1.13 Clause 4(1) departs from the New South Wales scheme in so far as it covers situations where it is not necessary, in some circumstances, to seek a grant of administration in order to administer a deceased estate.9 This is especially the case in Queensland where real property may, in certain circumstances, be transferred from a deceased estate without the need to produce a grant.10 In New South Wales, the Court may only make an order “on an application in relation to a deceased person in respect of whom administration has been granted”.11

1.14 The definition of administration in cl 4(2) is based, with minor variations, on the definition of administration in Family Provision Act 1982 (NSW) s 6(1).

1.15 The definition of administrator in cl 4(3) is based, with some variations of no significance, on the definition of administrator in Family Provision Act 1982 (NSW) s 6(1).

 
    5 Act binds Crown

    This Act binds the Crown, not only in right of [insert name of jurisdiction] but also, so far as the legislative power of Parliament permits, the Crown in all its other capacities.

 

1.16 Only New South Wales, Queensland and the Australian Capital Territory currently have legislative provisions that effectively bind the Crown for the purposes of family provision.12 In the other Australian jurisdictions, the Crown is bound if the relevant legislation manifests an intention to bind the Crown and this, in part, depends upon when the original provisions relating to family provision were enacted.13

1.17 The National Committee concluded that it was necessary to remove any doubt as to the ability of the model uniform legislation to bind the Crown.14 This was because the extension of the range of persons entitled to apply for family provision to include persons “to whom a deceased person owed a responsibility to provide maintenance, education or advancement in life”15 whether they are a member of the family of the deceased or not, means that family provision orders could potentially be made against the Crown as the recipient of the deceased estate in situations where the deceased died intestate with no eligible next of kin.16


FOOTNOTES

1. National Committee for Uniform Succession Laws, Report to the Standing Committee of Attorneys General on Family Provision (Queensland Law Reform Commission, Miscellaneous Paper 28, 1997) (“MP 28”)at 146

2. Family Provision Act 1982 (NSW) s 6(1).

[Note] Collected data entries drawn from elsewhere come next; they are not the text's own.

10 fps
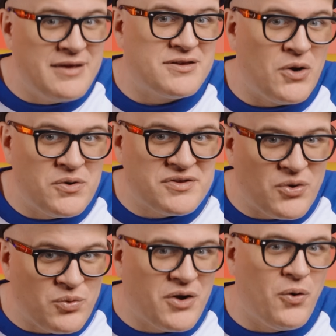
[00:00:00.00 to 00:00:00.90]
East Coast
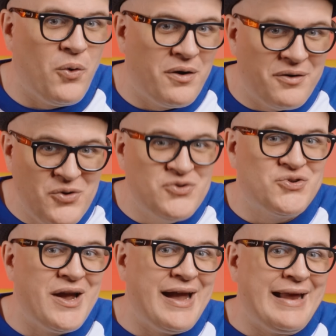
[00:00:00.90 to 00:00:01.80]
to record New
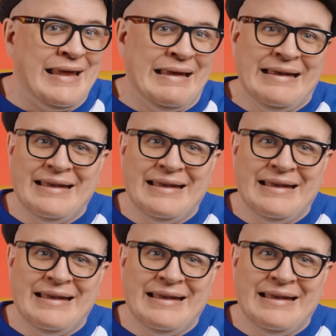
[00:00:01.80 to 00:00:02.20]
Train, youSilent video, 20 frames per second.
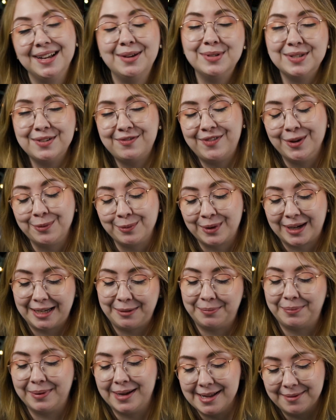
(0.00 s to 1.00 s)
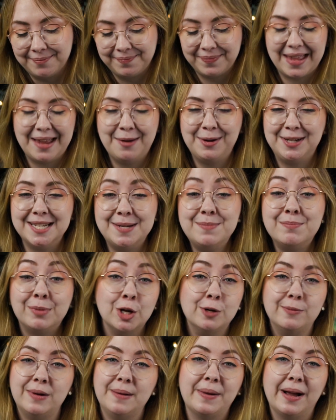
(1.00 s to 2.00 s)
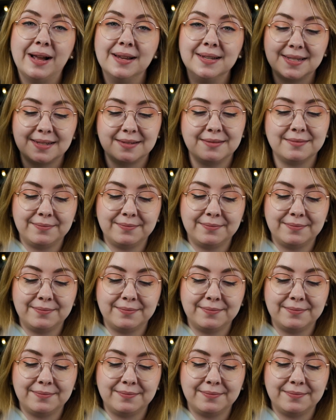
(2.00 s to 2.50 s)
It was a fun read, but it didn't blow my mind.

3. National Committee for Uniform Succession Laws, Family Provision: Supplementary Report to the Standing Committee of Attorneys General (Queensland Law Reform Commission, Report 58, 2004) (“R 58”) at para 2.24.

4. Property (Relationships) Act 1984 (NSW) s 6(1).

5. Wentworth v Wentworth (NSW SC, No 3748/89, Bryson J, 14 June 1991, unreported) at 107. Approved Schaeffer v Schaeffer (1994) 36 NSWLR 315 at 318 (Handley JA).

6. Family Provision Act 1982 (NSW) s 6(1).

7. New South Wales Law Reform Commission, Uniform Succession Laws: The Law of Wills (Report 85, 1998) Appendix A. See also Wills Act 2000 (NT) s 4.

8. NSWLRC, Report 85 at para 1.5. A slightly different formulation was ultimately adopted in Victoria: see Wills Act 1997 (Vic) s 3(2) which states, “This Act applies to a codicil or other testamentary writing in the same manner as it applies to a will”.

9. The National Committee for Uniform Succession Laws has acknowledged that a significant number of estates are administered informally across Australia: New South Wales Law Reform Commission, Uniform Succession Laws: Administration of Estates of Deceased Persons (DP 42, 1999) para 10.25.

10. See NSWLRC, DP 42 para 10.3. See also Succession Act 1981 (Qld) s 54(1); NSWLRC, DP 42 para 10.1-10.15.

11. Family Provision Act 1982 (NSW) s 7.

12. Family Provision Act 1982 (NSW) s 5; Succession Act 1981 (Qld) s 4(2); and Legislation Act 2001 (ACT) s 121(1).

13. See Bropho v State of Western Australia (1990) 171 CLR 1.

14. R 58 at para 5.10-5.14.

15. Clause 7, below.

16. See Administration Act 1903 (WA) s 14(1) Item 11; Wills, Probate and Administration Act 1898 (NSW) s 61B(7); Succession Act 1981 (Qld) Sch 2 Part 2 Item 4; Administration and Probate Act 1958 (Vic) s 55; Administration and Probate Act 1919 (SA) s 72G(e); Administration and Probate Act (NT) Sch 6 Part 4 Item 4; Administration and Probate Act 1929 (ACT) Sch 6 Part 6.2 Item 4; Administration and Probate Act 1935 (Tas) s 45.